## TRY IT
Take the listing below and write it out again exactly, skipping any picture that it holds.

## MATERIALS PROVIDED
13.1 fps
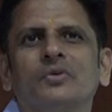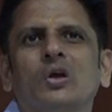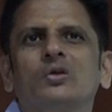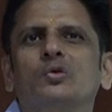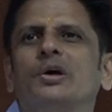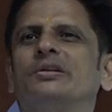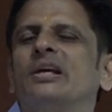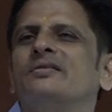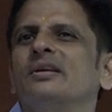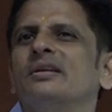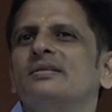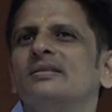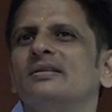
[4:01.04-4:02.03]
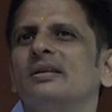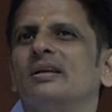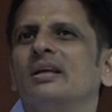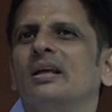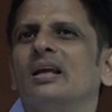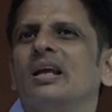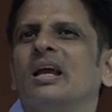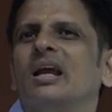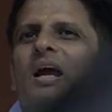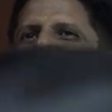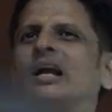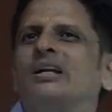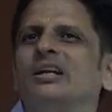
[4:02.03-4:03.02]
So ethics is
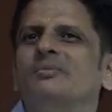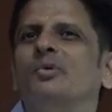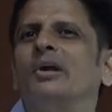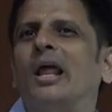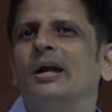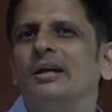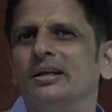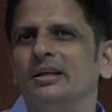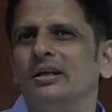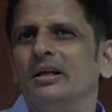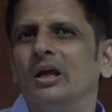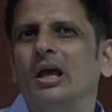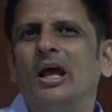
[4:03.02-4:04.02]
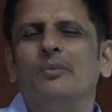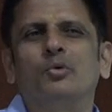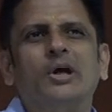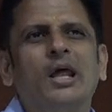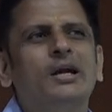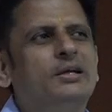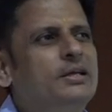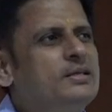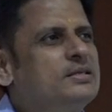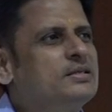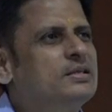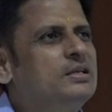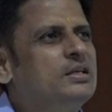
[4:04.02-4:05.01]
collective morality, and morality
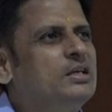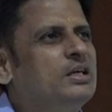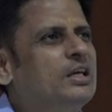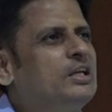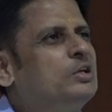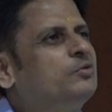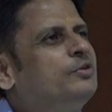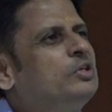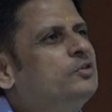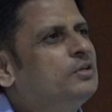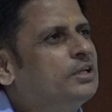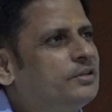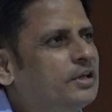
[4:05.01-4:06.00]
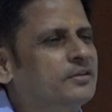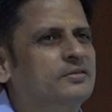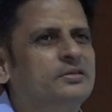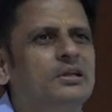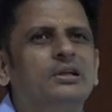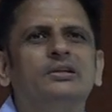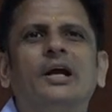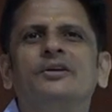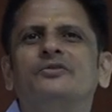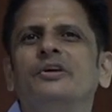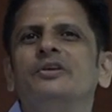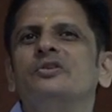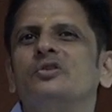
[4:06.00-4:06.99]
is individual ethics. That's
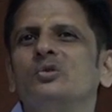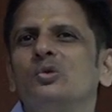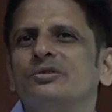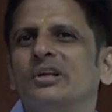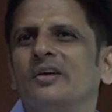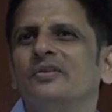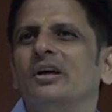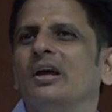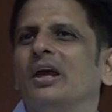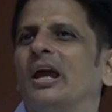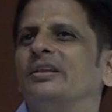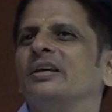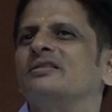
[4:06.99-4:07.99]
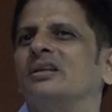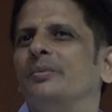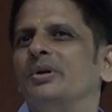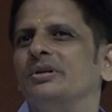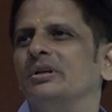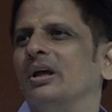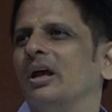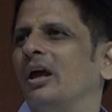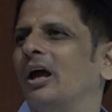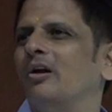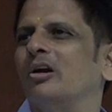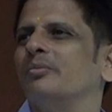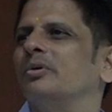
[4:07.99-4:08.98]
why institutes have ethics committee and
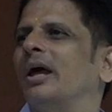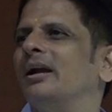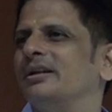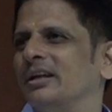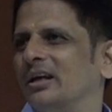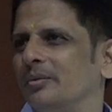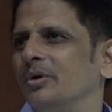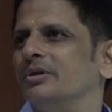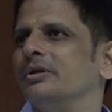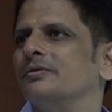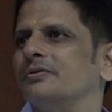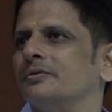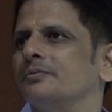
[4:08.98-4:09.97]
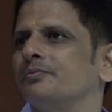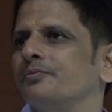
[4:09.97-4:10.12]
not morality committees.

## ANSWER TO THIS TASK
13.1 fps
[4:01.04-4:02.03]
[4:02.03-4:03.02]
So ethics is
[4:03.02-4:04.02]
[4:04.02-4:05.01]
collective morality, and morality
[4:05.01-4:06.00]
[4:06.00-4:06.99]
is individual ethics. That's
[4:06.99-4:07.99]
[4:07.99-4:08.98]
why institutes have ethics committee and
[4:08.98-4:09.97]
[4:09.97-4:10.12]
not morality committees.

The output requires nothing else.